── Data section

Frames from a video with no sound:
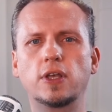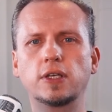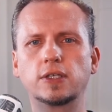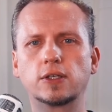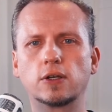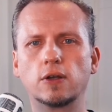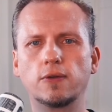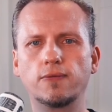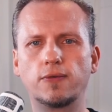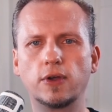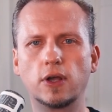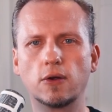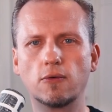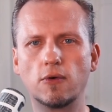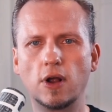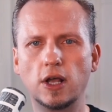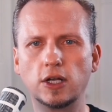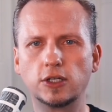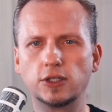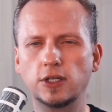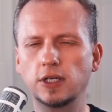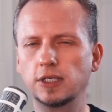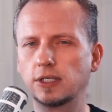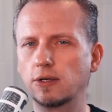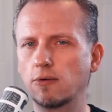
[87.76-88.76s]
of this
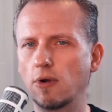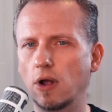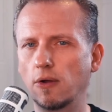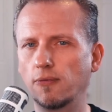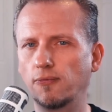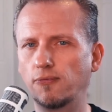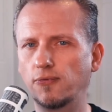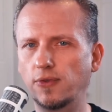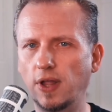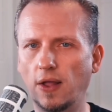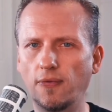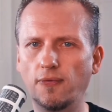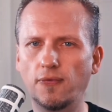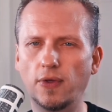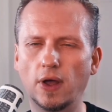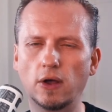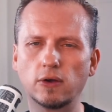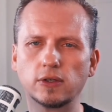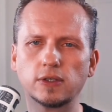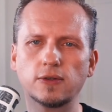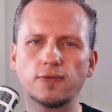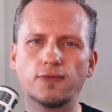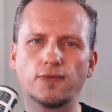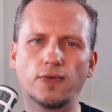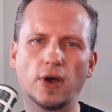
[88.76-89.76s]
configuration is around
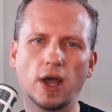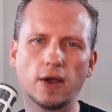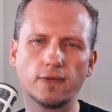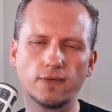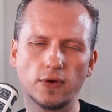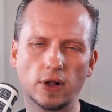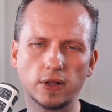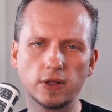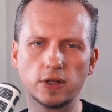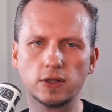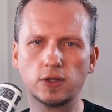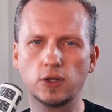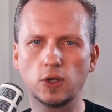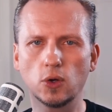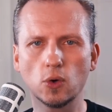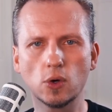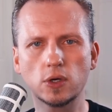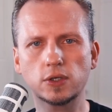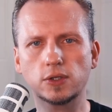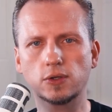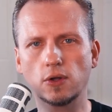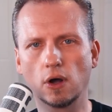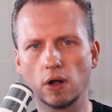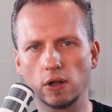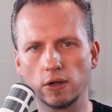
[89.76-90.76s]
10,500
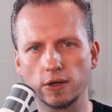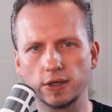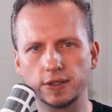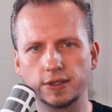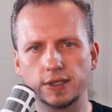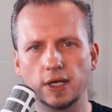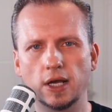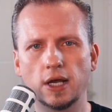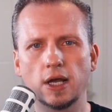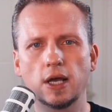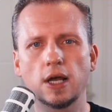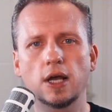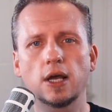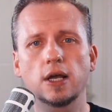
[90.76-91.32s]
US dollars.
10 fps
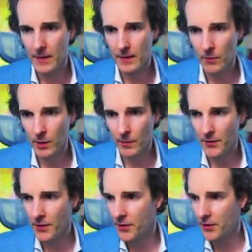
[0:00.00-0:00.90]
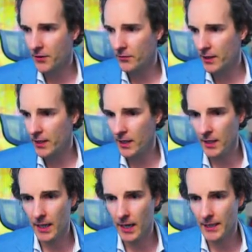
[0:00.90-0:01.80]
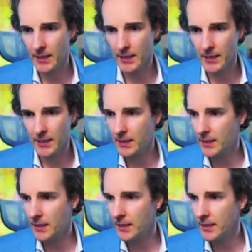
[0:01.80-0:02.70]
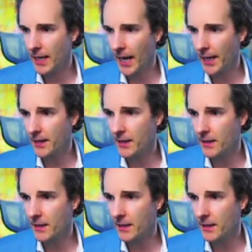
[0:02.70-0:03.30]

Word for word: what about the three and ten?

────
── Data section

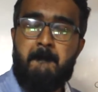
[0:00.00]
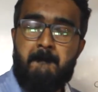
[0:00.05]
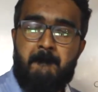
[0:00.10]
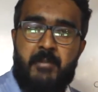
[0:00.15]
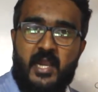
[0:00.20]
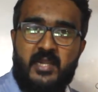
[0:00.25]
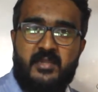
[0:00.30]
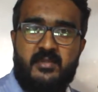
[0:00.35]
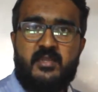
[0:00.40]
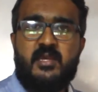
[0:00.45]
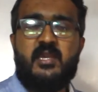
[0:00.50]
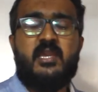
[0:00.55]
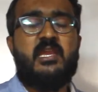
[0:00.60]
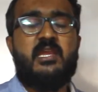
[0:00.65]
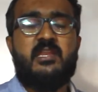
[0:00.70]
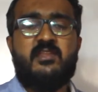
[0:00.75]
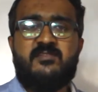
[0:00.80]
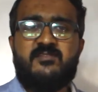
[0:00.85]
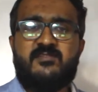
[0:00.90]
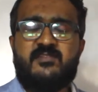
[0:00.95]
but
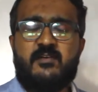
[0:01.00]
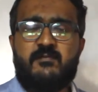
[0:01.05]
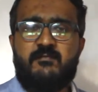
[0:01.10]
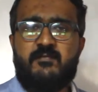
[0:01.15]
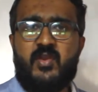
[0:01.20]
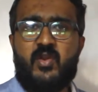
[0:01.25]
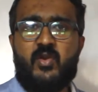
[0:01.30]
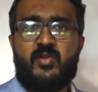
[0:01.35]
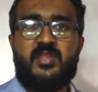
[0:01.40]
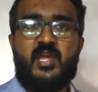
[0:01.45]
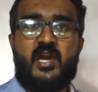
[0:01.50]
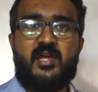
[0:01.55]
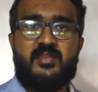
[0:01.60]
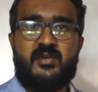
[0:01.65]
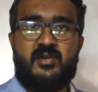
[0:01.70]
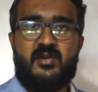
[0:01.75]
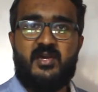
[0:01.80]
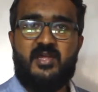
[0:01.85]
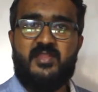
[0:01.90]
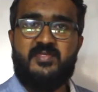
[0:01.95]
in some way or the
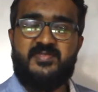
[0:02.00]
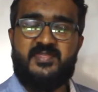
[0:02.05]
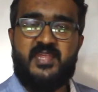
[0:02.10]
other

────
── Data section

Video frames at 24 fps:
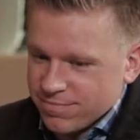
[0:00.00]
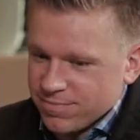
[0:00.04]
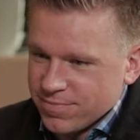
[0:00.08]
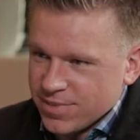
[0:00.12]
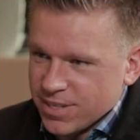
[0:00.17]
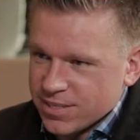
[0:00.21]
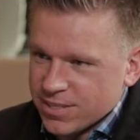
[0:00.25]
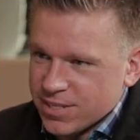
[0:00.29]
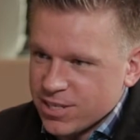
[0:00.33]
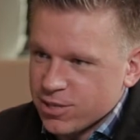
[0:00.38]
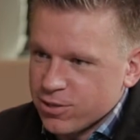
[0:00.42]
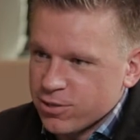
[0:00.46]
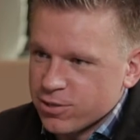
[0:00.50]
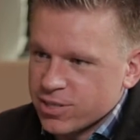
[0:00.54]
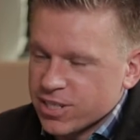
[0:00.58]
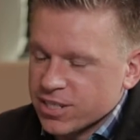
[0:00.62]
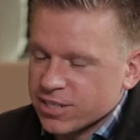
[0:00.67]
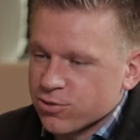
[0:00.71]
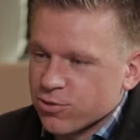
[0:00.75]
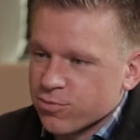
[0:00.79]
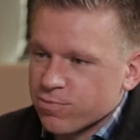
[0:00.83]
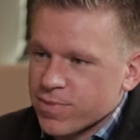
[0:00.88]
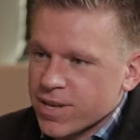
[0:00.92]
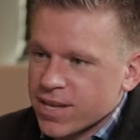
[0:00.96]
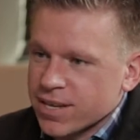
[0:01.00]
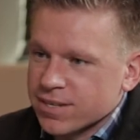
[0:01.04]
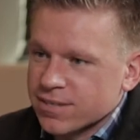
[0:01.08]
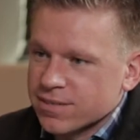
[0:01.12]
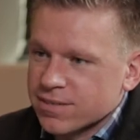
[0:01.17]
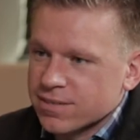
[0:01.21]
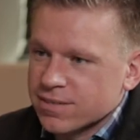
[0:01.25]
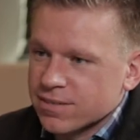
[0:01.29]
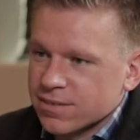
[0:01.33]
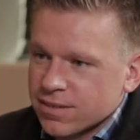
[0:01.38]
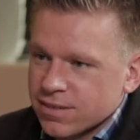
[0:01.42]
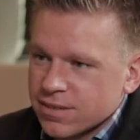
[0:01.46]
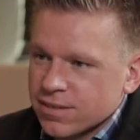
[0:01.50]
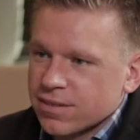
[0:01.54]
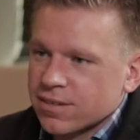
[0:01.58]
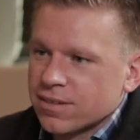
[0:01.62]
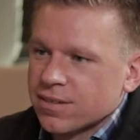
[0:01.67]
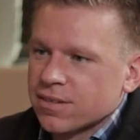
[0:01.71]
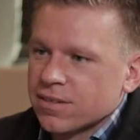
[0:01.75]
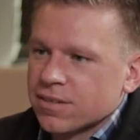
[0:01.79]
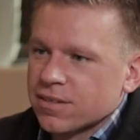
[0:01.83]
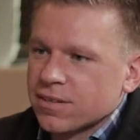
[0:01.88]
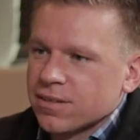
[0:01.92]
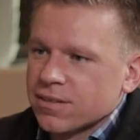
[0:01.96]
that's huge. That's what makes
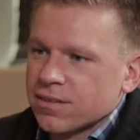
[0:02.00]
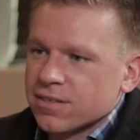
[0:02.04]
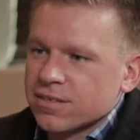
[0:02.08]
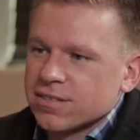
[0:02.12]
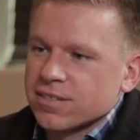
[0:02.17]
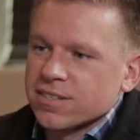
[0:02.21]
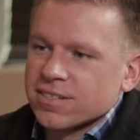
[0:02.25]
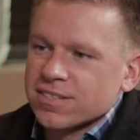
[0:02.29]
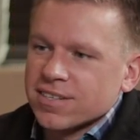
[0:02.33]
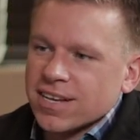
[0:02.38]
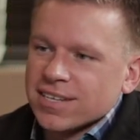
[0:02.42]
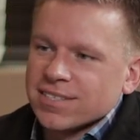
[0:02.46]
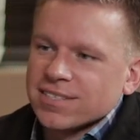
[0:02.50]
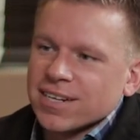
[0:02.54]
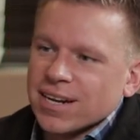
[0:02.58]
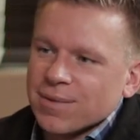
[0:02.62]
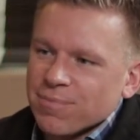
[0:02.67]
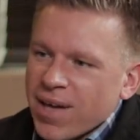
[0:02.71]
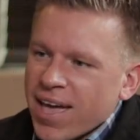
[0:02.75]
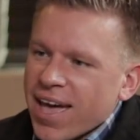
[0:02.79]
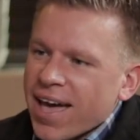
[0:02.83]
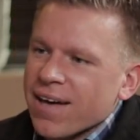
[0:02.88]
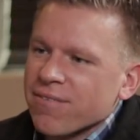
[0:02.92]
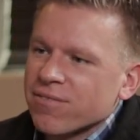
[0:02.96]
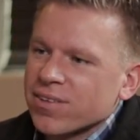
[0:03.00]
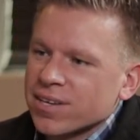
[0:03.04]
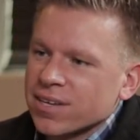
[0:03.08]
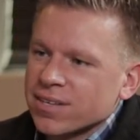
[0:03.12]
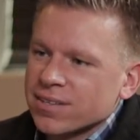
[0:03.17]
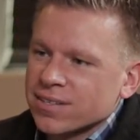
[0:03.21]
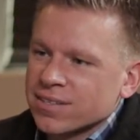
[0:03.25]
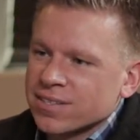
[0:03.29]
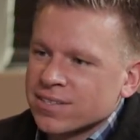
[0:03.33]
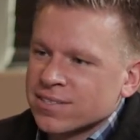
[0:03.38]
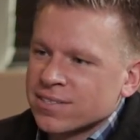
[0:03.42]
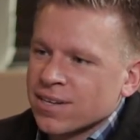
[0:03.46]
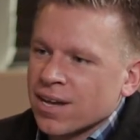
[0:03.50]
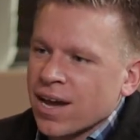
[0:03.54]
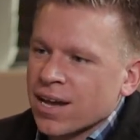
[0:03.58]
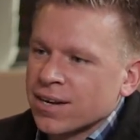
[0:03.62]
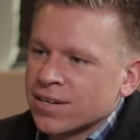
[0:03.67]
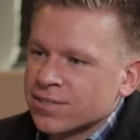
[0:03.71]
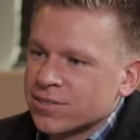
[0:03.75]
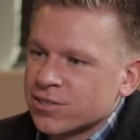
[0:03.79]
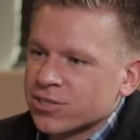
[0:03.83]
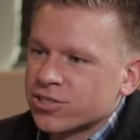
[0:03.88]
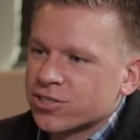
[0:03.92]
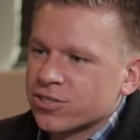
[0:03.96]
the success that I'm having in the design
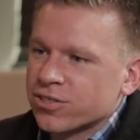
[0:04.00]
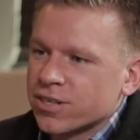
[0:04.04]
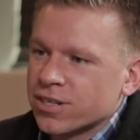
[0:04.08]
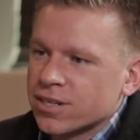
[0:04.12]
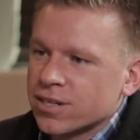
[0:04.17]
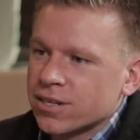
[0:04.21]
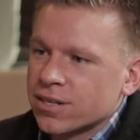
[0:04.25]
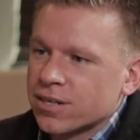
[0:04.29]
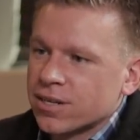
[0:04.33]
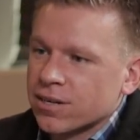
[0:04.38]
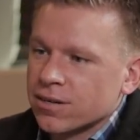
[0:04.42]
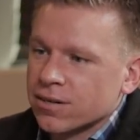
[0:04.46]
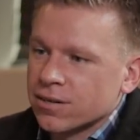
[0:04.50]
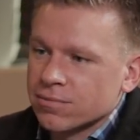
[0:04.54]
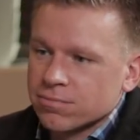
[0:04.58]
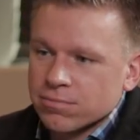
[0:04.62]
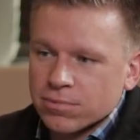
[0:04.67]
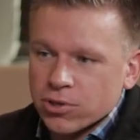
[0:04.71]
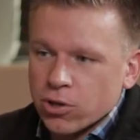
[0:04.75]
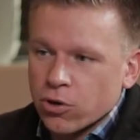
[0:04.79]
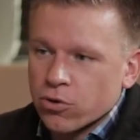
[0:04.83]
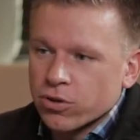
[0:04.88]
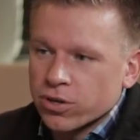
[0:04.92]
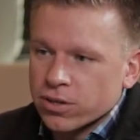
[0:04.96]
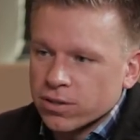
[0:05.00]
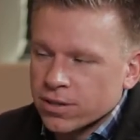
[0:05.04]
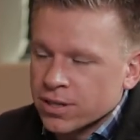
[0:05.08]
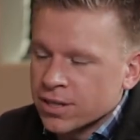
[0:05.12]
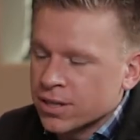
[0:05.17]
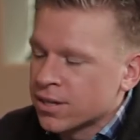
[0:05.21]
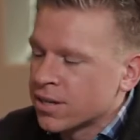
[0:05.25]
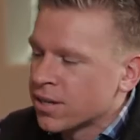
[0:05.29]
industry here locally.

────

Problem description => Write out word for word the lines of the listing above from the line with "[89.76-90.76s]" to the line with "Word for word: what about the three and ten?", taking in both of those lines but no pictures.

Exercise result =>
[89.76-90.76s]
10,500
[90.76-91.32s]
US dollars.
10 fps
[0:00.00-0:00.90]
[0:00.90-0:01.80]
[0:01.80-0:02.70]
[0:02.70-0:03.30]

Word for word: what about the three and ten?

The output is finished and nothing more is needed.